Диалектика эстетического процесса.Диалектика эстетического как теория чувственного познания (Канарский) - страница 148

Это означает, во-первых, что не всякой практике дается эстетическое. Важно говорить не о практике вообще, а прежде всего о том ее выражении, которое характеризует саму сущность закономерности человеческой чувственной деятельности. Вспомним еще раз мысль К. Маркса: «Удрученный заботами, нуждающийся человек нечувствителен даже по отношению к самому прекрасному зрелищу…» [1, т. 42, 122]. Значит, пребывание человека в нужде, в заботе, вообще – в несвободном состоянии тоже может составить выражение практики человека. Но это такая практика, которая ведет к прямому отрицанию человеческой восприимчивости к эстетическому. Здесь эта невосприимчивость оказывается тождественной если не отсутствию способности человека вообще обнаружить и постичь явление эстетического, то отсутствию возможности постичь его в данной ситуации, при сложившихся условиях бытия.
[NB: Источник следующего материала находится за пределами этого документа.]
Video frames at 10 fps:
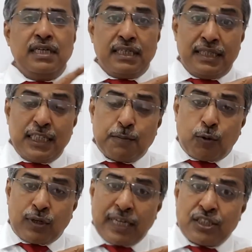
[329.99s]
This
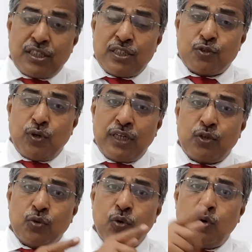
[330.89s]
protection is going to
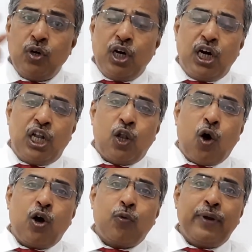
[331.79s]
go a
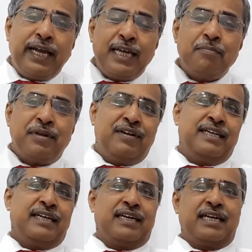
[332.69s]
long way in
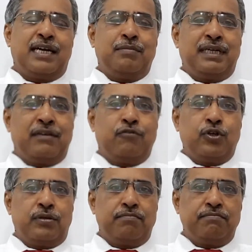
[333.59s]
preventing a diabetic foot.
Но это означает и другое. Чтобы имел место эстетический процесс, мало располагать предметом соответствующей оценки, «суждения вкуса», с другой стороны – иметь побуждения к выражению таких оценок. Не менее важным является и наличие свободы общественного состояния человека – этой главной предпосылки к человеческой восприимчивости окружающего вообще. Эта свобода не создается одной волей человека, прямо и непосредственно она не определяет и эстетичность его состояния. Но она незримо присутствует в таком состоянии в качестве актуализированного выражения того содержания, которое определяет направленность переживания человека, смысл его отношения к предмету как к самому себе.

На это обстоятельство хотелось бы обратить особое внимание. Ибо весьма часто в литературе эстетический процесс представляется актом пассивным и произвольным, зависящим если не от внешнего предмета и его свойств, то просто от воли человека и его желаний. Но как в том, так и другом случае остается непонятной и какая-то другая форма проявления такого процесса, кроме формы выражения пассивной оценки, выказывания вкуса и т.д. или формы возможного волевого акта, связанного с осуществлением этих оценок. В итоге говорить о закономерности эстетического процесса становится так же трудно, как опровергать возможность случайных оценок или произвольных суждений человека.

«Когда мы судим о поступке человека, – пишет, например, М.С. Каган, – мы можем оценить и то, что этот человек сказал, и то, как он это сделал; в первом случае наше суждение будет этическим, а во втором – эстетическим» [23, 43].

Эмпирически эта мысль, возможно, и правильна. Однако в отношении отыскания какой-то закономерности эстетических суждений она выглядит малоубедительной. По М.С. Кагану, достаточно высказать то или иное суждение – и мы во власти той или иной чувственности. Вряд ли это так. Закономерность эстетического процесса не тождественна необходимости осуществления тех или иных оценок или суждений человека, хотя вне их и не возможна. Мысль М.С. Кагана тем более не убедительна, что самому автору известно положение, которое ближе к истине: одно дело – высказывать суждения о предмете, а другое – воспринять (пережить) его эстетически. М.С. Каган ищет понимание закономерности эстетических суждений, но ищет вне уяснения целостной природы человеческой чувственности, вне полноты представления ее как сложного социального акта утверждения человека.